> [Exercise goal]: What is needed here is an exact repetition of the records below, beginning at the line that has "[00:00:15.00 to 00:00:16.00]" and stopping after the line that has "Silent video, 10 frames per second.".

> [Data for analysis]:
------

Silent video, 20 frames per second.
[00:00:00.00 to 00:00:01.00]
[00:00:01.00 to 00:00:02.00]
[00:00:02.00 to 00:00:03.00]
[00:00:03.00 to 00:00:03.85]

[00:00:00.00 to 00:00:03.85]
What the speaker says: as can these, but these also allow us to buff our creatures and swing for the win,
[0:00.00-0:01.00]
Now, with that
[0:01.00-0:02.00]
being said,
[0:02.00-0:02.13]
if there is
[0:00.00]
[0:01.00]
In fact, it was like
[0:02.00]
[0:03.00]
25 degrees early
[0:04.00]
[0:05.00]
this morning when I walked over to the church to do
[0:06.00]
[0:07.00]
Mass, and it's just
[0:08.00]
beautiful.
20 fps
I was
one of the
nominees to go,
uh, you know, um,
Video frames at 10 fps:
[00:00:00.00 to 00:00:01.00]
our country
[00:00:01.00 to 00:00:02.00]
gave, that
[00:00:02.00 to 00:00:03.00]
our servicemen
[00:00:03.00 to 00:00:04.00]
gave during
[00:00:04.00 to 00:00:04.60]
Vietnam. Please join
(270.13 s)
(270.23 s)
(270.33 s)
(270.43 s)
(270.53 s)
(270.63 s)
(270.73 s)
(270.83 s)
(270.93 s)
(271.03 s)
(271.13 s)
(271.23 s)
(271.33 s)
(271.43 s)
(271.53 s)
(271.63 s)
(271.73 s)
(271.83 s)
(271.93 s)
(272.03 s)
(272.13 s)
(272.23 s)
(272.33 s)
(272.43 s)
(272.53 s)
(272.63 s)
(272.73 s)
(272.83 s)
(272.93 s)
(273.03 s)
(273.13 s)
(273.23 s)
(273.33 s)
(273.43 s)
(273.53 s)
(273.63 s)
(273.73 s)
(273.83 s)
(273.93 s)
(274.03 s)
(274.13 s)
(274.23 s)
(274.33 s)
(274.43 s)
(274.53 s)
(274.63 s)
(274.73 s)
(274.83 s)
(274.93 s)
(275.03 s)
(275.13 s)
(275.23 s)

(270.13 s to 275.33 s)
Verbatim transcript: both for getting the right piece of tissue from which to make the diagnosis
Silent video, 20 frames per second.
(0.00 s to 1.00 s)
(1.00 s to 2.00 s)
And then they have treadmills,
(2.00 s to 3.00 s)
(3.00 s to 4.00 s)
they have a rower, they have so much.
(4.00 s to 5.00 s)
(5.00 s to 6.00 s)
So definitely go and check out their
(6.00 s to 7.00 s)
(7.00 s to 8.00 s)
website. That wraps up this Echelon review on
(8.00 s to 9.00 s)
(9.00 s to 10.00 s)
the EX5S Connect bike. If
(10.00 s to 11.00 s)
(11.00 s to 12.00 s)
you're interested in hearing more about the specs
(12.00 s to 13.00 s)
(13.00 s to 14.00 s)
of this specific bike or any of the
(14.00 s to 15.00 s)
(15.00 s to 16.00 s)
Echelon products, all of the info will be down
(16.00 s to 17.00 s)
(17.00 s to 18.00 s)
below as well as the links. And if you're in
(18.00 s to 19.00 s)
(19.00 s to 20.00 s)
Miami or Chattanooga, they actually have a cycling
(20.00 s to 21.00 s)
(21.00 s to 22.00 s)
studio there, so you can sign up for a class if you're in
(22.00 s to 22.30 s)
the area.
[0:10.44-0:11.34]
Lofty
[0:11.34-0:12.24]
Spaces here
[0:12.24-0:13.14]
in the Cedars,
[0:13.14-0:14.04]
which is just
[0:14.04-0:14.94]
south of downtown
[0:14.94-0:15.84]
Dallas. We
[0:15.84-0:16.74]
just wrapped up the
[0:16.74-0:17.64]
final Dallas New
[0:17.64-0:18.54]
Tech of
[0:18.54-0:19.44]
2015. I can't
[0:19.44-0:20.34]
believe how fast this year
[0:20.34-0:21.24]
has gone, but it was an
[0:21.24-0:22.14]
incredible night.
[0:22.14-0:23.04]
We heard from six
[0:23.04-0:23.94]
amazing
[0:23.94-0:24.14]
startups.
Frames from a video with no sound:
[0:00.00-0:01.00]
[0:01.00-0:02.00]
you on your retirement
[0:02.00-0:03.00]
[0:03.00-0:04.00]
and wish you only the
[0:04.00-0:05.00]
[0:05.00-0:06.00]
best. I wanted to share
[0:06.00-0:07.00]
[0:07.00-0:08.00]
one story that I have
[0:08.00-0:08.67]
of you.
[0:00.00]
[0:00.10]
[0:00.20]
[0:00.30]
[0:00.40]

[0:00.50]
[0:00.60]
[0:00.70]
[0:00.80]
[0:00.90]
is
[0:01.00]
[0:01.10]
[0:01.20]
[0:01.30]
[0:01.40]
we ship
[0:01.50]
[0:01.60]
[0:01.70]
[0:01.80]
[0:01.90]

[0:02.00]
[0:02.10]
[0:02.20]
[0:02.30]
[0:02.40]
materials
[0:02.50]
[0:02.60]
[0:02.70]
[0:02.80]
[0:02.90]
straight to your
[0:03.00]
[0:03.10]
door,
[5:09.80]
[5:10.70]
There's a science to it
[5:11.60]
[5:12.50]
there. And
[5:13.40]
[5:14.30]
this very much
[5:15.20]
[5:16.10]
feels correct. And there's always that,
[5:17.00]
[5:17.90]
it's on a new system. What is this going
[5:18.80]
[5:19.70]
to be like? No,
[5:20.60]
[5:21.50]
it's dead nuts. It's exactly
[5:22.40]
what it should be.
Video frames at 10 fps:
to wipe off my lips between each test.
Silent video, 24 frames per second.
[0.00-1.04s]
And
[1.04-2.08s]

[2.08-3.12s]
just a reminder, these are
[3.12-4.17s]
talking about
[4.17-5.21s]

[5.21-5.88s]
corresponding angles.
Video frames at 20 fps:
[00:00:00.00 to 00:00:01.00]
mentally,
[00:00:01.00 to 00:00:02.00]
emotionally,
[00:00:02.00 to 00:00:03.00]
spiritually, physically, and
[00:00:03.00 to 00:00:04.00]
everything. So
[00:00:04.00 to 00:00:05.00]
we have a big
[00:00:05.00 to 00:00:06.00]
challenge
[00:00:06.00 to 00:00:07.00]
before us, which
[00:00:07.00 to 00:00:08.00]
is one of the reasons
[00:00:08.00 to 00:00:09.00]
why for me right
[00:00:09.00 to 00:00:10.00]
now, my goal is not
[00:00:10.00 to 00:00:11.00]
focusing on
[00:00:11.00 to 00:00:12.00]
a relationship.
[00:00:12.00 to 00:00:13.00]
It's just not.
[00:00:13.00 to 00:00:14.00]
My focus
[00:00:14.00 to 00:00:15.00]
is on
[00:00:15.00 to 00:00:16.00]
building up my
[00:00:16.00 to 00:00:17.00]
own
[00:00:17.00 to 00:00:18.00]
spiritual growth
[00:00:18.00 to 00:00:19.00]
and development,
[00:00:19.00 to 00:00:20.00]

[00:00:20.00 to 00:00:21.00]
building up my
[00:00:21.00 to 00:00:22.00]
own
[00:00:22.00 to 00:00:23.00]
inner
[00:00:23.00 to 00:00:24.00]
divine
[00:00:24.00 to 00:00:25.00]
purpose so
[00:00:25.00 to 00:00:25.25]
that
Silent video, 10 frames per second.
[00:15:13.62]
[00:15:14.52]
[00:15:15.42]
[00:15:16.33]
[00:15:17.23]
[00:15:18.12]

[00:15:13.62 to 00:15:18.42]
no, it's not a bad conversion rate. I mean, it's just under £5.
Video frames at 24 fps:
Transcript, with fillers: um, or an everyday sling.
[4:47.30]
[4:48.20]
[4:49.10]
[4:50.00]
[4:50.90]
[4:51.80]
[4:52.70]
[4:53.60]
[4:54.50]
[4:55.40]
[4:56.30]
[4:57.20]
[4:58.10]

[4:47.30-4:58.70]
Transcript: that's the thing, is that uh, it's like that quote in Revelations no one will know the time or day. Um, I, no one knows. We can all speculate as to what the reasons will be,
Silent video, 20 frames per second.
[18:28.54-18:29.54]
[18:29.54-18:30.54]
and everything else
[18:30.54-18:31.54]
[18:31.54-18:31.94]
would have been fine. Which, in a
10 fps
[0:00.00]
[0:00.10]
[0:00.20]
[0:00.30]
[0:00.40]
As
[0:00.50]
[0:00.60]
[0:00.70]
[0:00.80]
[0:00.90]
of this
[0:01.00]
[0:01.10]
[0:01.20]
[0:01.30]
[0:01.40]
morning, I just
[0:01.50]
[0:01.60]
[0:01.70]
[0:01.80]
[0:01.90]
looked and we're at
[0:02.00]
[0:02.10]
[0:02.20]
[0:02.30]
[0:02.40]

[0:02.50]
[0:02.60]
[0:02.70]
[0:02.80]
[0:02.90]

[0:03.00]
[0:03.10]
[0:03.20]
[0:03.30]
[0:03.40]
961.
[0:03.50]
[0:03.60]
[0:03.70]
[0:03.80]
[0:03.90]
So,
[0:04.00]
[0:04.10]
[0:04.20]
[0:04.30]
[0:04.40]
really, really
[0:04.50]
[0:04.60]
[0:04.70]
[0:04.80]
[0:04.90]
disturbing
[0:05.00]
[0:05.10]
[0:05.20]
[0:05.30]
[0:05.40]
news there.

------

> [Result of the exercise]:
[00:00:15.00 to 00:00:16.00]
building up my
[00:00:16.00 to 00:00:17.00]
own
[00:00:17.00 to 00:00:18.00]
spiritual growth
[00:00:18.00 to 00:00:19.00]
and development,
[00:00:19.00 to 00:00:20.00]

[00:00:20.00 to 00:00:21.00]
building up my
[00:00:21.00 to 00:00:22.00]
own
[00:00:22.00 to 00:00:23.00]
inner
[00:00:23.00 to 00:00:24.00]
divine
[00:00:24.00 to 00:00:25.00]
purpose so
[00:00:25.00 to 00:00:25.25]
that
Silent video, 10 frames per second.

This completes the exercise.